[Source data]
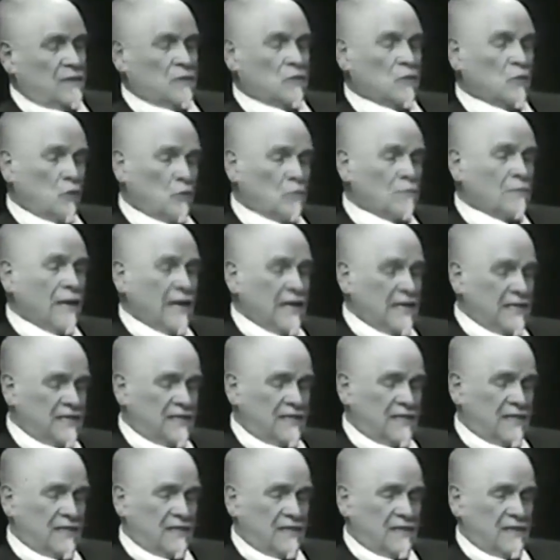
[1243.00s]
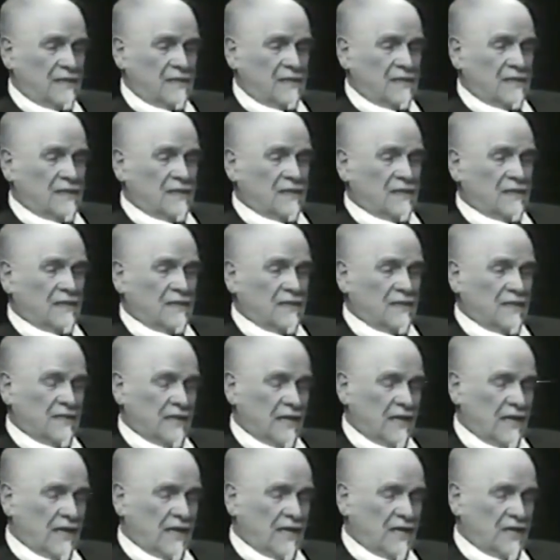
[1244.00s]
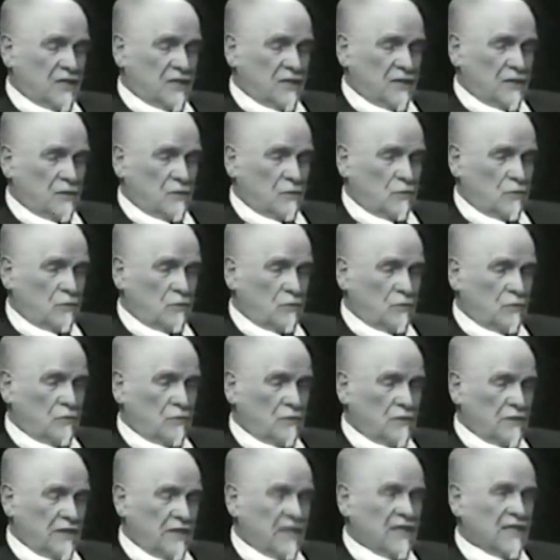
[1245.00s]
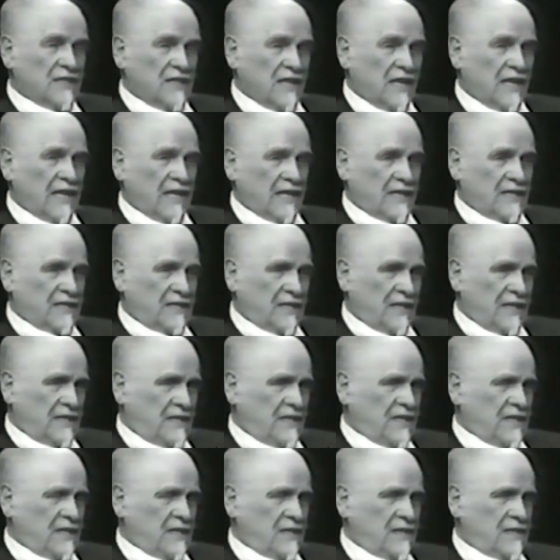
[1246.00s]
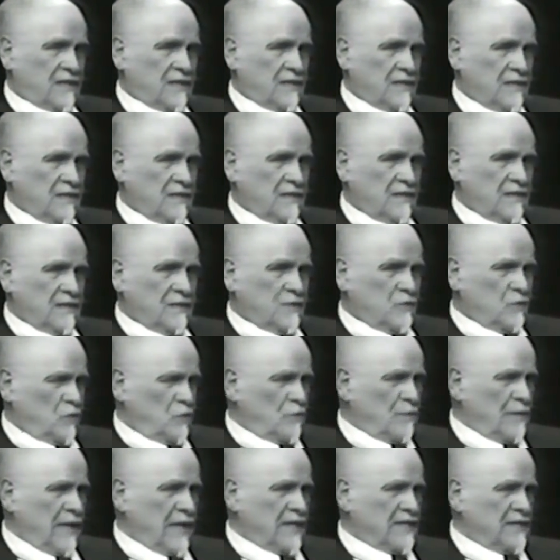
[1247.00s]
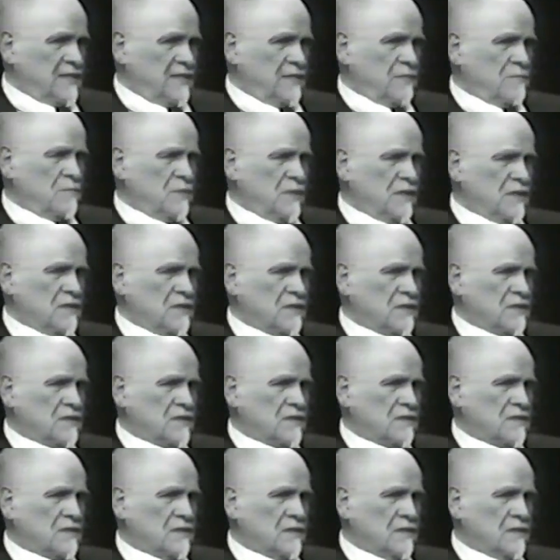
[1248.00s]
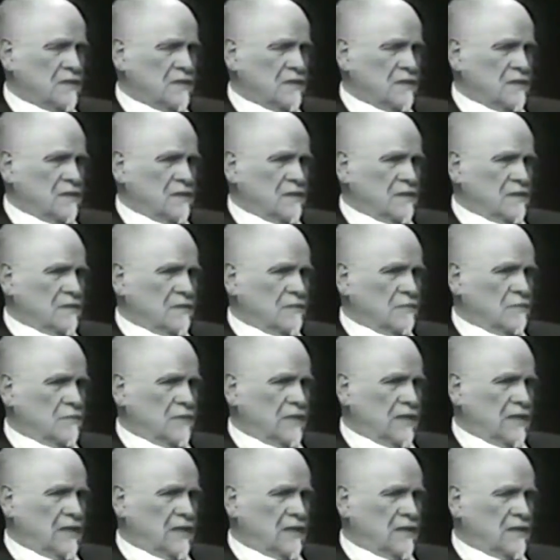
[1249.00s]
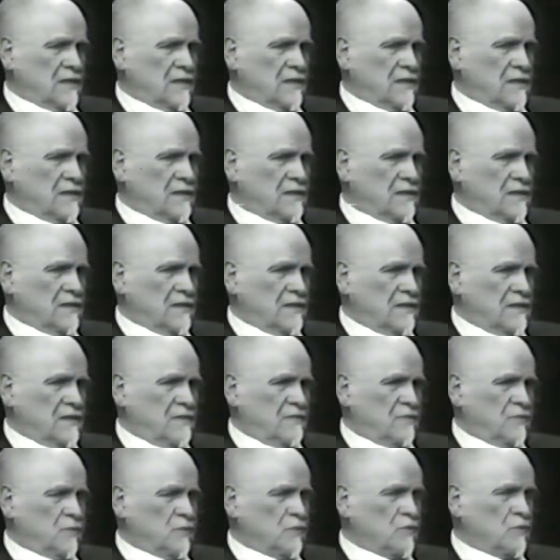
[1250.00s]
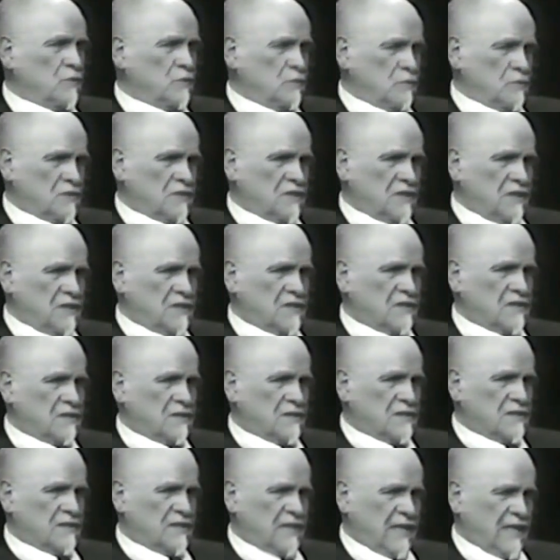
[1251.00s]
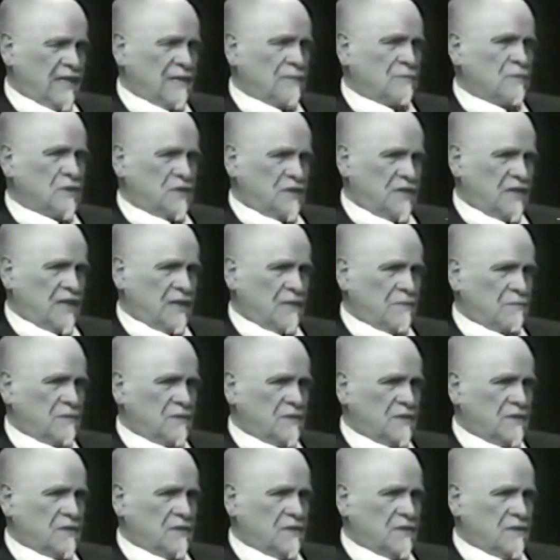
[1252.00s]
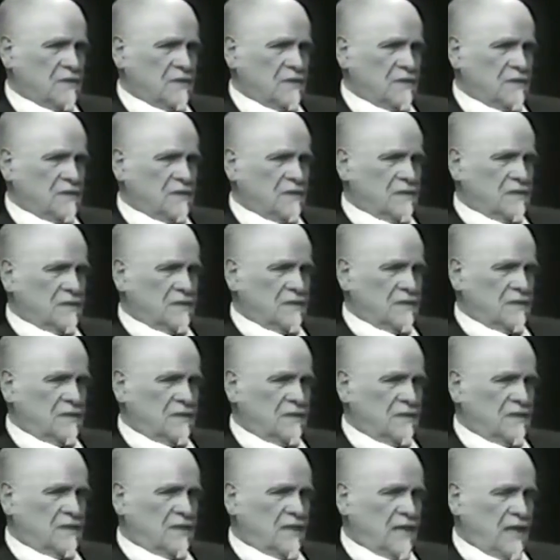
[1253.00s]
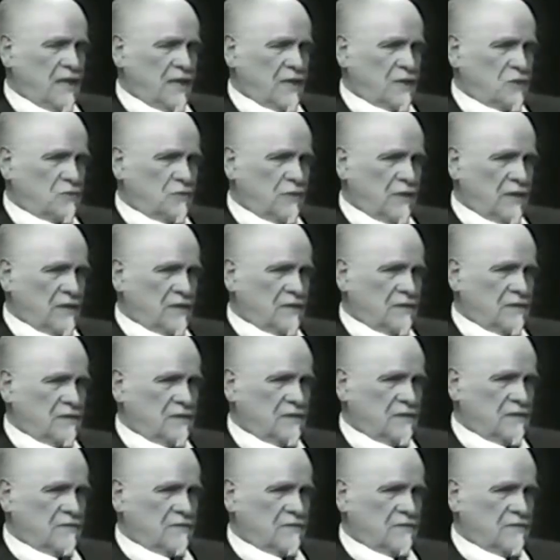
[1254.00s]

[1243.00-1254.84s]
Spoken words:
a normality in relation to intellect, I think. Normality means, well, if you use this terrible term, intellectual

→ Work item: The records above should be returned exactly, with only their pictures held back.

→ Exercise response:
[1243.00s]
[1244.00s]
[1245.00s]
[1246.00s]
[1247.00s]
[1248.00s]
[1249.00s]
[1250.00s]
[1251.00s]
[1252.00s]
[1253.00s]
[1254.00s]

[1243.00-1254.84s]
Spoken words:
a normality in relation to intellect, I think. Normality means, well, if you use this terrible term, intellectual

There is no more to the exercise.